Excerpts from a dataset:
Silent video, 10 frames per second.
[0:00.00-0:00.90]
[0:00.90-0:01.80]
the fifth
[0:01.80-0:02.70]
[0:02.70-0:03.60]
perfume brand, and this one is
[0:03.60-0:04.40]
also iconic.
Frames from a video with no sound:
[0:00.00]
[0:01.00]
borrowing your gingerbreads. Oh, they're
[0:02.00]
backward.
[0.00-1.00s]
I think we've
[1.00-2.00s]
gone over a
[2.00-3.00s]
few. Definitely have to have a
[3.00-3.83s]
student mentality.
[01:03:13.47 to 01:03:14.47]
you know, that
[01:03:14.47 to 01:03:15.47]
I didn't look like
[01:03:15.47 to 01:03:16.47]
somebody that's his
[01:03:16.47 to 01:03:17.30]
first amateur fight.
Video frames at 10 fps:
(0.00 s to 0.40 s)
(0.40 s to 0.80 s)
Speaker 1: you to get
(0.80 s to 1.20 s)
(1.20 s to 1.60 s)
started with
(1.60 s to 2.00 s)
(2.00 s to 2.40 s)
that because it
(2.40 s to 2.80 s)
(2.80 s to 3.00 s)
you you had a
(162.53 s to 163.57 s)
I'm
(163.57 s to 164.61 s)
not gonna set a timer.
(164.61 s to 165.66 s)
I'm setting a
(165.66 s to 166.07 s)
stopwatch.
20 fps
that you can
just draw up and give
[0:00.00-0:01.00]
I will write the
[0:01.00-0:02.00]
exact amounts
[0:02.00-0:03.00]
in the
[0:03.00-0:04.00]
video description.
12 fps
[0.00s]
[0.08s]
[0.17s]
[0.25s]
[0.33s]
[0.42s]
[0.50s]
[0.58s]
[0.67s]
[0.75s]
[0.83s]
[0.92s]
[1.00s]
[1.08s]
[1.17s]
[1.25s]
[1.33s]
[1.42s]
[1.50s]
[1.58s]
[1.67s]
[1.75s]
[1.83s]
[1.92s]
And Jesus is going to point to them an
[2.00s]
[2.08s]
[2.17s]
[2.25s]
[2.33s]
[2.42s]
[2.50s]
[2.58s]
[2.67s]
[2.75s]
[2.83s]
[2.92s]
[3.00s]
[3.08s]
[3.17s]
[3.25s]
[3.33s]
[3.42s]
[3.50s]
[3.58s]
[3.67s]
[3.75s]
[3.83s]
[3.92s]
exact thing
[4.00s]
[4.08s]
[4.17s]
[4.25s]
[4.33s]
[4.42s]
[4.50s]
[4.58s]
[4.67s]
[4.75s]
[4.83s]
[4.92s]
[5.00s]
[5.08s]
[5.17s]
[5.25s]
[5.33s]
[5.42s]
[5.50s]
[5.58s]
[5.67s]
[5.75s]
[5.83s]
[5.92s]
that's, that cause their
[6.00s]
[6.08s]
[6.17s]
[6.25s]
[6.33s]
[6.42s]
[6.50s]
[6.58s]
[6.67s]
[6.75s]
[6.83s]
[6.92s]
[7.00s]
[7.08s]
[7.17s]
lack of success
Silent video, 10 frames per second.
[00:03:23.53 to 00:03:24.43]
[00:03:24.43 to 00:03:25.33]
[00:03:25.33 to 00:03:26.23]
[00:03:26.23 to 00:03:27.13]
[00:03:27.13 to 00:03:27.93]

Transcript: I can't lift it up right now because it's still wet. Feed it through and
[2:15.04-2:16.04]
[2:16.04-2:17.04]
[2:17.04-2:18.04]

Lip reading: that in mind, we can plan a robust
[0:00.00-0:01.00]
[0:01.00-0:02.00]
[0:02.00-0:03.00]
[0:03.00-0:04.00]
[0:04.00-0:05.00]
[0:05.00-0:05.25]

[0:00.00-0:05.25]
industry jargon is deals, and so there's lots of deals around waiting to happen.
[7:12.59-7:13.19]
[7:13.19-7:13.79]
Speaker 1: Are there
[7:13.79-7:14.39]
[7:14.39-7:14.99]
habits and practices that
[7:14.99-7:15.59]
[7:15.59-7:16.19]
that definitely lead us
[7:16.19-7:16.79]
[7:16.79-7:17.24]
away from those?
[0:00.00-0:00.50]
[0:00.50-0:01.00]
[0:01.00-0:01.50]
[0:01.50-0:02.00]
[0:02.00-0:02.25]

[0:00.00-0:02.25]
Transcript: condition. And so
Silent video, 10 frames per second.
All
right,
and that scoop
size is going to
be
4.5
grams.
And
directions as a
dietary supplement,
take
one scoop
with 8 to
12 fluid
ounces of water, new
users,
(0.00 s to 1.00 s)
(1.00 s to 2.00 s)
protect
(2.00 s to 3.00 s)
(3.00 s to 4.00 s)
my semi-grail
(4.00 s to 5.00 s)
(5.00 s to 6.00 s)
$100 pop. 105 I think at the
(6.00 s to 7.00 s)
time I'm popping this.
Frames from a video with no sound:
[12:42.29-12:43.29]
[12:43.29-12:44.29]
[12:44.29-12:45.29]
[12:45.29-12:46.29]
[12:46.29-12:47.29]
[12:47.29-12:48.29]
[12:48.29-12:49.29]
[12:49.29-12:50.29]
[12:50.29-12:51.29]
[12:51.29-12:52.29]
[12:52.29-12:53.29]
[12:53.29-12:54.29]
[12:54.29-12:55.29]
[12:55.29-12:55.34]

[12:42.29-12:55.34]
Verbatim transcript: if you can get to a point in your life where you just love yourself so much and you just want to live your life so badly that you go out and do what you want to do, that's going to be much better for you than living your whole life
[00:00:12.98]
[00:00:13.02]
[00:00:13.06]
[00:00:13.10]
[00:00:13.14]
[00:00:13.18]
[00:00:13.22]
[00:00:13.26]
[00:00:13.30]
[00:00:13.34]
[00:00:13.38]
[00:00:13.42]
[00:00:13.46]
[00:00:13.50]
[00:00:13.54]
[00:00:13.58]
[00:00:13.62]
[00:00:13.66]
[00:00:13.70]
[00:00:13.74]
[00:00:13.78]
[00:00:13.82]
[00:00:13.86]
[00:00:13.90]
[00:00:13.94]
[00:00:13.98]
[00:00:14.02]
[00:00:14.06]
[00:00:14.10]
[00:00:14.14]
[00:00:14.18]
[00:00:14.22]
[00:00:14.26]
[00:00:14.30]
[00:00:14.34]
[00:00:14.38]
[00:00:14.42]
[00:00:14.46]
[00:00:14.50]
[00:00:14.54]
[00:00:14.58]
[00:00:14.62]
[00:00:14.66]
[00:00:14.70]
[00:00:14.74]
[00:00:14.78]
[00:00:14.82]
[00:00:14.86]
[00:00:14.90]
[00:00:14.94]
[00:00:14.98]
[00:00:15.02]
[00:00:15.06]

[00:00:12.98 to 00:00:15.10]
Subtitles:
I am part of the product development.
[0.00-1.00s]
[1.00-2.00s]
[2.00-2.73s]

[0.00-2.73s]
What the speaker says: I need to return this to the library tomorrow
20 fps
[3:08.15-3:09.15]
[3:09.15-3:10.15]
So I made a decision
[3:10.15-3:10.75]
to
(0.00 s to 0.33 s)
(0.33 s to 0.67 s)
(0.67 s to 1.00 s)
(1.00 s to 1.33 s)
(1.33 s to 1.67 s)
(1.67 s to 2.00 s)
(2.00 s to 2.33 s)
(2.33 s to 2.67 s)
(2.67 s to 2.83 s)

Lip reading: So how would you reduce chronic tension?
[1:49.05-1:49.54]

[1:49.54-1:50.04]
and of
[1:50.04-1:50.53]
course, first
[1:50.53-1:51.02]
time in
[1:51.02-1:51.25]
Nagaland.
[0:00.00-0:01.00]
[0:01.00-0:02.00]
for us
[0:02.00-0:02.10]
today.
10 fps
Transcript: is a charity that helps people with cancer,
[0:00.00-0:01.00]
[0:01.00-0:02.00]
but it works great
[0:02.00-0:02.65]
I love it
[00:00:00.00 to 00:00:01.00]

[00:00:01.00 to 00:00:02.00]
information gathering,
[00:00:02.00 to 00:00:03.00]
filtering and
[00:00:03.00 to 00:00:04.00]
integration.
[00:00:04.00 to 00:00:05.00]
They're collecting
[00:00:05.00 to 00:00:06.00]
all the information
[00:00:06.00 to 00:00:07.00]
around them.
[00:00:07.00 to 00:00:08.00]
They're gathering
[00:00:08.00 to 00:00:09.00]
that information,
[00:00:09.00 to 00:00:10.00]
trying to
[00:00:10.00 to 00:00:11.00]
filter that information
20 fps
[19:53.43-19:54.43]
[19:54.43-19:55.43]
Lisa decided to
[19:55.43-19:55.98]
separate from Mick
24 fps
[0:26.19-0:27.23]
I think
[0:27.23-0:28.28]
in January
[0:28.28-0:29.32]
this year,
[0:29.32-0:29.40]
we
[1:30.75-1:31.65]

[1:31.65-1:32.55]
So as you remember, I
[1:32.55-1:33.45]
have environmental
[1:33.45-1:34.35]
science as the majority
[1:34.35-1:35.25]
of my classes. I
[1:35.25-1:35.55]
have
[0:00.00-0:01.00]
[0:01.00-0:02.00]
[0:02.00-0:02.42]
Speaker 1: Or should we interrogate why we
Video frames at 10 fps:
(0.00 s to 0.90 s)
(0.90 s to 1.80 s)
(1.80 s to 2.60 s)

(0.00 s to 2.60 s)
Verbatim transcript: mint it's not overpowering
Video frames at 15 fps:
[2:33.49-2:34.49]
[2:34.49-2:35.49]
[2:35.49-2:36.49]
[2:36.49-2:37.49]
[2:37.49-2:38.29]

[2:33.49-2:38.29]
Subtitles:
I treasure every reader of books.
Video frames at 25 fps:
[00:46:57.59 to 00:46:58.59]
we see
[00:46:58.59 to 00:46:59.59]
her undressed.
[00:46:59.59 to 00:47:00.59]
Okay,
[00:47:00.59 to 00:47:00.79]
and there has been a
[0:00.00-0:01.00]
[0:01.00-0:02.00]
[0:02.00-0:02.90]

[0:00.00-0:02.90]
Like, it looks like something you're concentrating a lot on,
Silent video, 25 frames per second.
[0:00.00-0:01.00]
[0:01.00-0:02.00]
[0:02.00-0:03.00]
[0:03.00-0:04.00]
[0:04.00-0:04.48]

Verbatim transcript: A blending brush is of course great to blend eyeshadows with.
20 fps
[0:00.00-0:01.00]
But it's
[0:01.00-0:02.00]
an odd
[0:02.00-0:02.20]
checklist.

### Brief
Please reproduce the lines from the line with "Transcript: condition. And so" to the line with "[00:00:13.14]", both ends included, exactly as they appear above.

### Reply
Transcript: condition. And so
Silent video, 10 frames per second.
All
right,
and that scoop
size is going to
be
4.5
grams.
And
directions as a
dietary supplement,
take
one scoop
with 8 to
12 fluid
ounces of water, new
users,
(0.00 s to 1.00 s)
(1.00 s to 2.00 s)
protect
(2.00 s to 3.00 s)
(3.00 s to 4.00 s)
my semi-grail
(4.00 s to 5.00 s)
(5.00 s to 6.00 s)
$100 pop. 105 I think at the
(6.00 s to 7.00 s)
time I'm popping this.
Frames from a video with no sound:
[12:42.29-12:43.29]
[12:43.29-12:44.29]
[12:44.29-12:45.29]
[12:45.29-12:46.29]
[12:46.29-12:47.29]
[12:47.29-12:48.29]
[12:48.29-12:49.29]
[12:49.29-12:50.29]
[12:50.29-12:51.29]
[12:51.29-12:52.29]
[12:52.29-12:53.29]
[12:53.29-12:54.29]
[12:54.29-12:55.29]
[12:55.29-12:55.34]

[12:42.29-12:55.34]
Verbatim transcript: if you can get to a point in your life where you just love yourself so much and you just want to live your life so badly that you go out and do what you want to do, that's going to be much better for you than living your whole life
[00:00:12.98]
[00:00:13.02]
[00:00:13.06]
[00:00:13.10]
[00:00:13.14]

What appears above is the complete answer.